Source data below:

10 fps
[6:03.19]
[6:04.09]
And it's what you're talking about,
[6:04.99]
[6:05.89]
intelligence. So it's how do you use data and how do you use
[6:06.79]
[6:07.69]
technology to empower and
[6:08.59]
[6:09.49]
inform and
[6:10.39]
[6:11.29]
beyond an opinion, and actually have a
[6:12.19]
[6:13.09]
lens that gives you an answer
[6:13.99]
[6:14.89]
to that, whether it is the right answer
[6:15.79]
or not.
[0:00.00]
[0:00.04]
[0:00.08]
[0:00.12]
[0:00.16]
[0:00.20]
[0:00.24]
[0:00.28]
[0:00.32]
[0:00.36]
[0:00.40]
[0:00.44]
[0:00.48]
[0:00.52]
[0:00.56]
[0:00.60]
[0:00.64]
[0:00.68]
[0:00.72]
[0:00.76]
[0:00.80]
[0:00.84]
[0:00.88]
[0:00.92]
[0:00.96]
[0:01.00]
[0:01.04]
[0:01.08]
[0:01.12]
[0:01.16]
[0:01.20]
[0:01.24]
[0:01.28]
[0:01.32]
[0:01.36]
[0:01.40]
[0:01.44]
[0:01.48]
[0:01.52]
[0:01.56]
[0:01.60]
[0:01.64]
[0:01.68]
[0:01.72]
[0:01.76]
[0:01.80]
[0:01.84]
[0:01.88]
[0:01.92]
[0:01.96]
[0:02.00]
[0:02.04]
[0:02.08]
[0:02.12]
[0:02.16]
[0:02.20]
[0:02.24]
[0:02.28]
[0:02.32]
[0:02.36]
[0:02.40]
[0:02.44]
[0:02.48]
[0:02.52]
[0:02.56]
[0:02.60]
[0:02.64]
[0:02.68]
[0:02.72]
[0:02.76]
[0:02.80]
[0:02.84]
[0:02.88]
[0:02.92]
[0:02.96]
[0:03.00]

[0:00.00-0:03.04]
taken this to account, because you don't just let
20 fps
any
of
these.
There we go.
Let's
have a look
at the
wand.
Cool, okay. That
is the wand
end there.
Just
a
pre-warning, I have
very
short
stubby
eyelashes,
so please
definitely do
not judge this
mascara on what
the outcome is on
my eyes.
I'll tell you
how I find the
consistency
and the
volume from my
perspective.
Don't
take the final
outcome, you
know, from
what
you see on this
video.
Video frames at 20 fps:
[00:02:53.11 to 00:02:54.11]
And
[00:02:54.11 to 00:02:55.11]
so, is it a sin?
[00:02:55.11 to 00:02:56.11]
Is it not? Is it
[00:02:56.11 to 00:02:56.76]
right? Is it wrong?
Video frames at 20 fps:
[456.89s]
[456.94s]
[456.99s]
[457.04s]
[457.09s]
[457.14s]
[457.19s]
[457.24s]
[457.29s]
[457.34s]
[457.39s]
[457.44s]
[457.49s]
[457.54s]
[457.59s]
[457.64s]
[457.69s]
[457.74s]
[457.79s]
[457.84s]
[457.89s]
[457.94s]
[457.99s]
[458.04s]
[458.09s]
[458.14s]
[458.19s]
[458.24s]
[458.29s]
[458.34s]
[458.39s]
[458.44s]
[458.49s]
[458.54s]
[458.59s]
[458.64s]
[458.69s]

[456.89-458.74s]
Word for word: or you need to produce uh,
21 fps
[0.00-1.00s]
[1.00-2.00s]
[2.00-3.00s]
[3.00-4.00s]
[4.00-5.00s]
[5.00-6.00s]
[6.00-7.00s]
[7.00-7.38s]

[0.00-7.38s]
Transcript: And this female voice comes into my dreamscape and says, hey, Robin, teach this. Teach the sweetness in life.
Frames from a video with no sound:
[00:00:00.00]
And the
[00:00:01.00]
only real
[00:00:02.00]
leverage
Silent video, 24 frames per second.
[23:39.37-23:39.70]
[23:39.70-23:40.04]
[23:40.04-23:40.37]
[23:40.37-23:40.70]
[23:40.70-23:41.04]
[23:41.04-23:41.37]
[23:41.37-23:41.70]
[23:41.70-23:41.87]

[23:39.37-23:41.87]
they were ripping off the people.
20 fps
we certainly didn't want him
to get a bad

End of Source data.

**Task instructions**. Nothing in the data may differ; print all of it exactly as written.

**Written reply**.
10 fps
[6:03.19]
[6:04.09]
And it's what you're talking about,
[6:04.99]
[6:05.89]
intelligence. So it's how do you use data and how do you use
[6:06.79]
[6:07.69]
technology to empower and
[6:08.59]
[6:09.49]
inform and
[6:10.39]
[6:11.29]
beyond an opinion, and actually have a
[6:12.19]
[6:13.09]
lens that gives you an answer
[6:13.99]
[6:14.89]
to that, whether it is the right answer
[6:15.79]
or not.
[0:00.00]
[0:00.04]
[0:00.08]
[0:00.12]
[0:00.16]
[0:00.20]
[0:00.24]
[0:00.28]
[0:00.32]
[0:00.36]
[0:00.40]
[0:00.44]
[0:00.48]
[0:00.52]
[0:00.56]
[0:00.60]
[0:00.64]
[0:00.68]
[0:00.72]
[0:00.76]
[0:00.80]
[0:00.84]
[0:00.88]
[0:00.92]
[0:00.96]
[0:01.00]
[0:01.04]
[0:01.08]
[0:01.12]
[0:01.16]
[0:01.20]
[0:01.24]
[0:01.28]
[0:01.32]
[0:01.36]
[0:01.40]
[0:01.44]
[0:01.48]
[0:01.52]
[0:01.56]
[0:01.60]
[0:01.64]
[0:01.68]
[0:01.72]
[0:01.76]
[0:01.80]
[0:01.84]
[0:01.88]
[0:01.92]
[0:01.96]
[0:02.00]
[0:02.04]
[0:02.08]
[0:02.12]
[0:02.16]
[0:02.20]
[0:02.24]
[0:02.28]
[0:02.32]
[0:02.36]
[0:02.40]
[0:02.44]
[0:02.48]
[0:02.52]
[0:02.56]
[0:02.60]
[0:02.64]
[0:02.68]
[0:02.72]
[0:02.76]
[0:02.80]
[0:02.84]
[0:02.88]
[0:02.92]
[0:02.96]
[0:03.00]

[0:00.00-0:03.04]
taken this to account, because you don't just let
20 fps
any
of
these.
There we go.
Let's
have a look
at the
wand.
Cool, okay. That
is the wand
end there.
Just
a
pre-warning, I have
very
short
stubby
eyelashes,
so please
definitely do
not judge this
mascara on what
the outcome is on
my eyes.
I'll tell you
how I find the
consistency
and the
volume from my
perspective.
Don't
take the final
outcome, you
know, from
what
you see on this
video.
Video frames at 20 fps:
[00:02:53.11 to 00:02:54.11]
And
[00:02:54.11 to 00:02:55.11]
so, is it a sin?
[00:02:55.11 to 00:02:56.11]
Is it not? Is it
[00:02:56.11 to 00:02:56.76]
right? Is it wrong?
Video frames at 20 fps:
[456.89s]
[456.94s]
[456.99s]
[457.04s]
[457.09s]
[457.14s]
[457.19s]
[457.24s]
[457.29s]
[457.34s]
[457.39s]
[457.44s]
[457.49s]
[457.54s]
[457.59s]
[457.64s]
[457.69s]
[457.74s]
[457.79s]
[457.84s]
[457.89s]
[457.94s]
[457.99s]
[458.04s]
[458.09s]
[458.14s]
[458.19s]
[458.24s]
[458.29s]
[458.34s]
[458.39s]
[458.44s]
[458.49s]
[458.54s]
[458.59s]
[458.64s]
[458.69s]

[456.89-458.74s]
Word for word: or you need to produce uh,
21 fps
[0.00-1.00s]
[1.00-2.00s]
[2.00-3.00s]
[3.00-4.00s]
[4.00-5.00s]
[5.00-6.00s]
[6.00-7.00s]
[7.00-7.38s]

[0.00-7.38s]
Transcript: And this female voice comes into my dreamscape and says, hey, Robin, teach this. Teach the sweetness in life.
Frames from a video with no sound:
[00:00:00.00]
And the
[00:00:01.00]
only real
[00:00:02.00]
leverage
Silent video, 24 frames per second.
[23:39.37-23:39.70]
[23:39.70-23:40.04]
[23:40.04-23:40.37]
[23:40.37-23:40.70]
[23:40.70-23:41.04]
[23:41.04-23:41.37]
[23:41.37-23:41.70]
[23:41.70-23:41.87]

[23:39.37-23:41.87]
they were ripping off the people.
20 fps
we certainly didn't want him
to get a bad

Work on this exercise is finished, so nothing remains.